Top of Input

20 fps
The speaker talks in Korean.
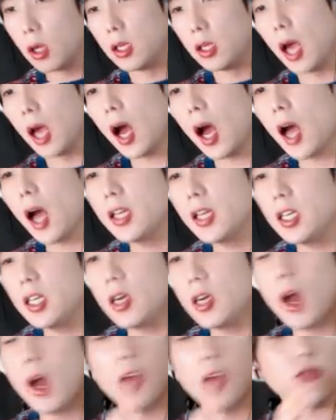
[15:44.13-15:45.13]
야, 이
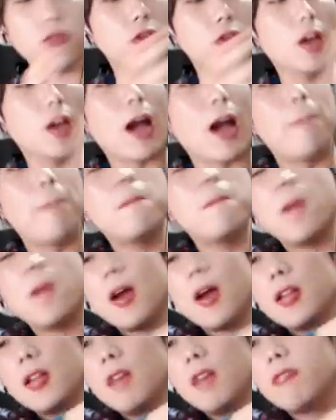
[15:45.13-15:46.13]
와중에
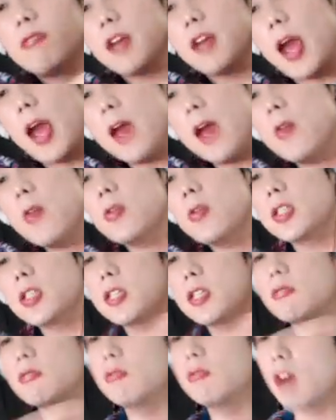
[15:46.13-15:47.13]
간만에 우리 해용
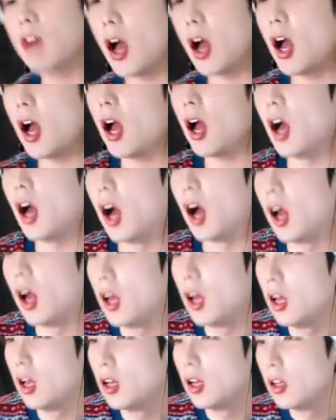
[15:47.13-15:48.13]
친구가
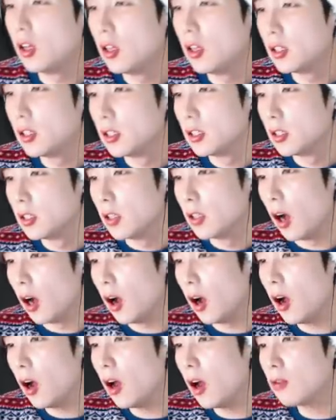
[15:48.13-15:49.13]

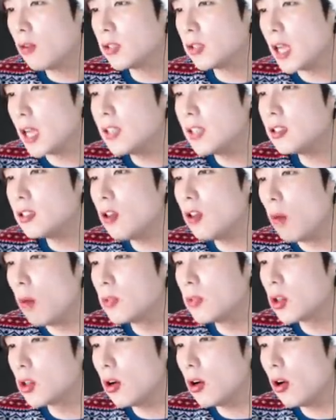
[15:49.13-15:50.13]
아이고 센스
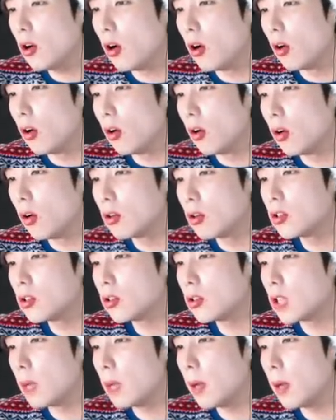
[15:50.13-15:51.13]
넘쳐요 그쵸
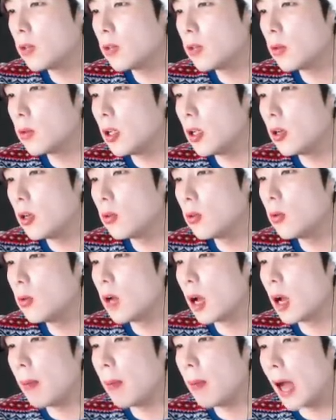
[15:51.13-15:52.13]
재 방송에 이런
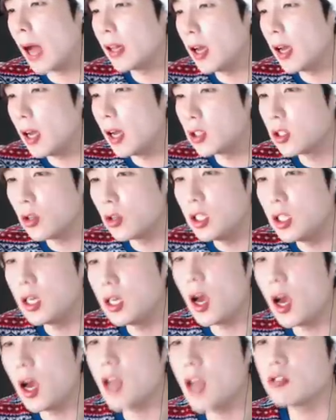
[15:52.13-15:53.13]
올래가 많아야죠 이
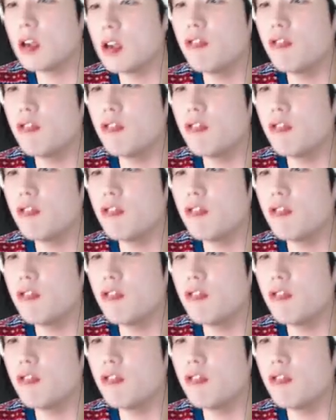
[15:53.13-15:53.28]
와중에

Bottom of Input

_Work item_
For this exercise, write out the listing verbatim and leave every image out.

_Result of this exercise_
20 fps
The speaker talks in Korean.
[15:44.13-15:45.13]
야, 이
[15:45.13-15:46.13]
와중에
[15:46.13-15:47.13]
간만에 우리 해용
[15:47.13-15:48.13]
친구가
[15:48.13-15:49.13]

[15:49.13-15:50.13]
아이고 센스
[15:50.13-15:51.13]
넘쳐요 그쵸
[15:51.13-15:52.13]
재 방송에 이런
[15:52.13-15:53.13]
올래가 많아야죠 이
[15:53.13-15:53.28]
와중에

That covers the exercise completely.